The question that arises is that when there are glaring inactions why corrective and remedial measures have not been taken? For example in the case of Nawaz Sharif and Asif Ali Zardari, and many others, the much-needed action of freezing assets under section 12 of the National Accountability Ordinance, 1999 (NAB Ordinance) is not taken. The nation wants looted wealth back, not just putting the looters behind bars and later allowed to be released on bail or even go abroad for medical treatment. Nothing has been done on the front of retrieving untaxed and/or looted wealth for which Suo Motu Case No. 2 of 2018 was initiated about 26 months ago by the Supreme Court of Pakistan.
In cases of financial crimes, the real issue is retrieval of looted money and retrieval of tax on untaxed assets. This has not been done even in a case despite the Supreme Court asking for action against the Attorney General in 2010 for withdrawal of Pakistan’s claim of US$ 60 million in para 177 to 179 of the case reported as Dr. Mobashir Hassan and other v FOP and others PLD 2010 SC 265. Tragically, even after 10 years, the order of the Supreme Court remains unimplemented.
In the changed world scenario, over 160 countries are exchanging information and taking stringent measures against tax evasion, plundering of national wealth, looting public funds, corruption, money laundering, terrorist financing. Unfortunately, even after establishing Special Asset Recovery Unit (ARU) by Prime Minister, working since October 2018, no amount is repatriated till today by its own efforts, whereas in the case of Riaz Malik repatriation of 190 million pounds recovered by the United Kingdom’s National Crime Agency (NCA) from the family of real estate tycoon Malik Riaz—the deal was made with a son of Politically Exposed Person is on record.
It is worth recalling that before coming to power, Premier, Imran Khan, and top leadership of Pakistan Tehreek-i-Insaf (PTI) were calling tax amnesties as “immoral”, “undesirable”, “unlawful” and a “slap on the face of honest taxpayers”. After coming into power, the PTI took many U-turns but the worst one was offering asset whitening scheme, drafted and owned proudly by then Chairman of FBR, Syed Muhammad Shabbar Zaidi, resulting into tax losses of billions of rupees.
The Government of PTI even bypassed the Parliament and notified its asset/income/expenditure whitening scheme—Assets Declaration Ordinance, 2019—through a Presidential Ordinance on May 14, 2019. It was later made part of the Money Bill that was unconstitutional in clear violation of the judgement of Supreme Court [(2016) 114 TAX 385 (S.C. Pak.)] which says:
“We may develop this point further; although Article 73(3)(a) of the Constitution states that a Bill shall not be a Money Bill if it provides for the imposition or alteration of a fee or charge for any service rendered, this does not mean that if a particular levy/contribution does not fall within Article 73(2) it must necessarily fall within Article 73(3).
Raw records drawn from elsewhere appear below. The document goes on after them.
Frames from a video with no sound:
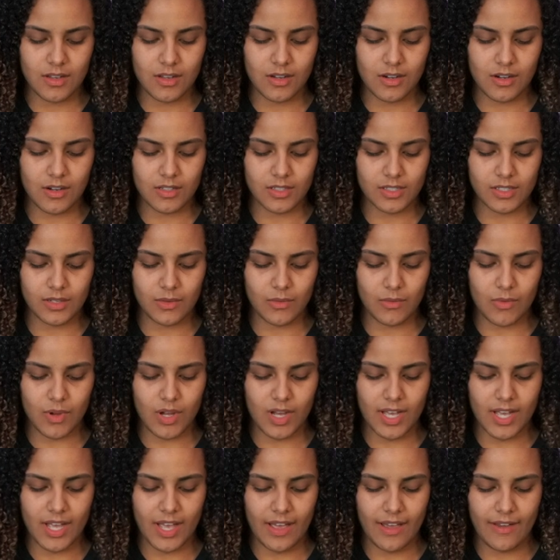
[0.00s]
Carson,
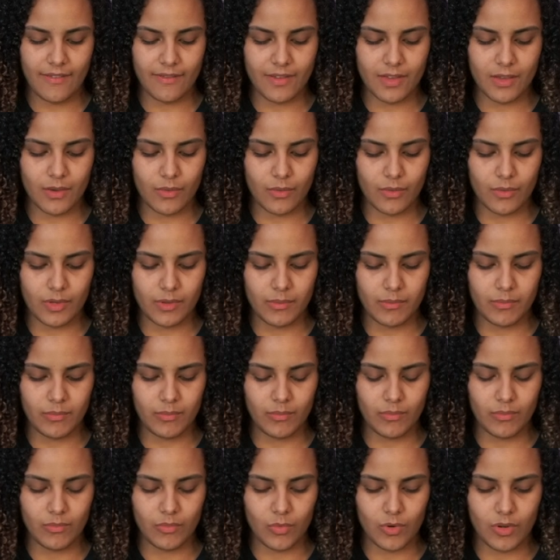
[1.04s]
why haven't we
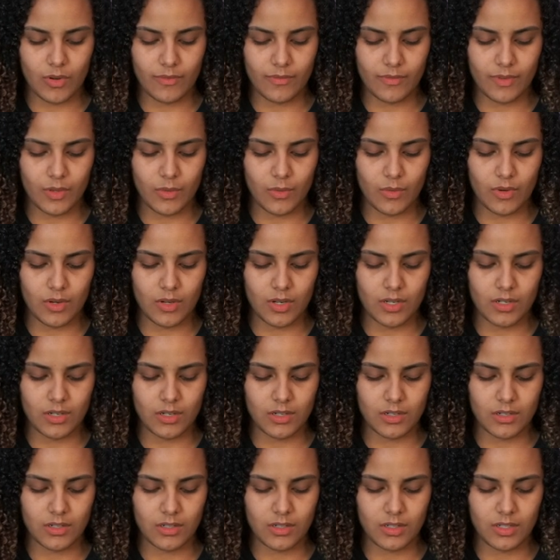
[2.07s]

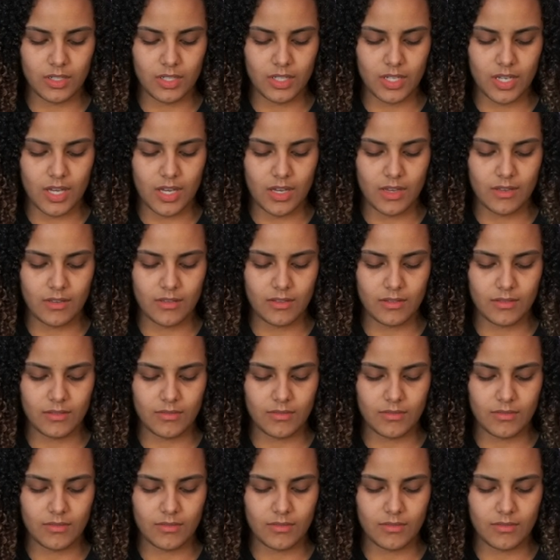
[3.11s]
1v1 yet?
Sub-articles (2) and (3) are not mutually exclusive. There may very well be certain levies/contributions that do not fall within the purview of Article 73(3) but still do not qualify the test of Article 73(2) and therefore cannot be introduced by way of a Money Bill, and instead have to follow the regular legislative procedure. The discussion above that the subject contributions/payments do not constitute a tax is sufficient to hold that any amendments to the provisions of the Ordinance of 1971, the Act of 1976, the Act of 1923, the Ordinance of 1968, the Act of 1968 and the Ordinance of 1969 could not have been lawfully made through a Money Bill, i.e. the Finance Acts of 2006 and 2008, as the amendments did not fall within the purview of the provisions of Article 73(2) of the Constitution”.
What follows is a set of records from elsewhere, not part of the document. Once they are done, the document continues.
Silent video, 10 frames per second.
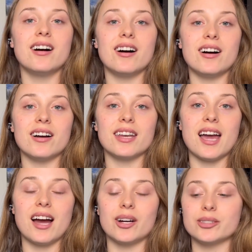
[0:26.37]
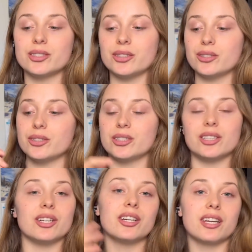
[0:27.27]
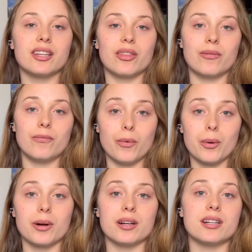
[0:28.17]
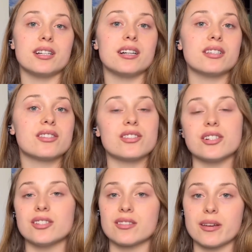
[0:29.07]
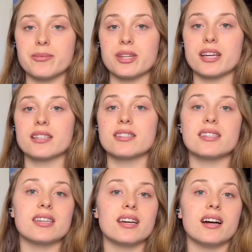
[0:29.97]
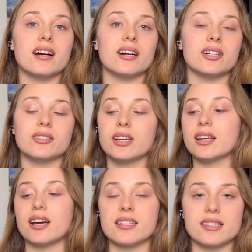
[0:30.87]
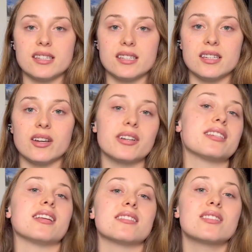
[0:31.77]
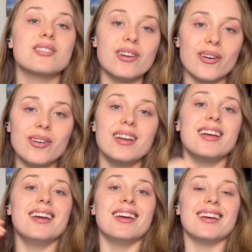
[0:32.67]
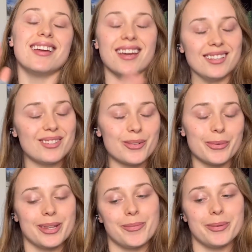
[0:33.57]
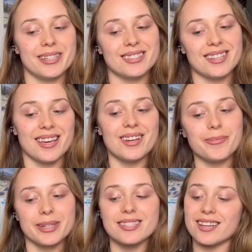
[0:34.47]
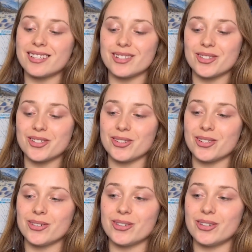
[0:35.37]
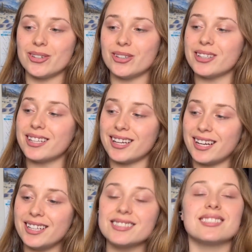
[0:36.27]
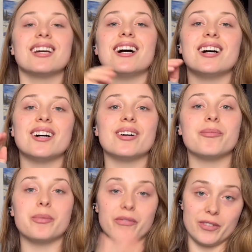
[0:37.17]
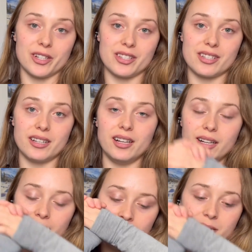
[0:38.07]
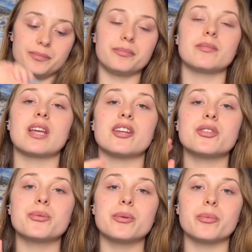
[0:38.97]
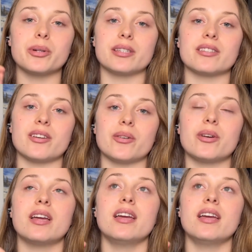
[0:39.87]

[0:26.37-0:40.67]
on how to look for certain subjects in ICT content. So yes, with that being said, I'm excited to show you all that. But first, I just want to point this out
The above judgement of the Supreme Court approved the brilliant discourse and conclusion on Money Bill by the illustrious Justice Mansoor Ali Shah (then Chief Justice Lahore High Court and later elevated to Supreme Court) in 2011 PTD 2643 as under:
“The special legislative procedure is, therefore, an exception and must operate in its restricted scope. Being a special procedure it also has to be construed strictly as it is a deviation from the normal legislative process under the Constitution. Integrity of a money bill must be jealously guarded and matters falling outside the purview of Articles 73(2)(a) to (g) of the Constitution should not be permitted to stealthily crawl into a money bill (at times due to political sophistry of the Government in power) -and adulterate its sanctity”.
The PMLN Government in 2018 gave generous incentives to those who were cheating the State by not paying due taxes, indulging in corruption, concealing and/or understating assets/incomes/sales/expenses. Even the looters and plunderers of the national wealth (holding public office or were state functionaries beyond 10 years) were the beneficiaries with people of Pakistan being denied the right to even know their names!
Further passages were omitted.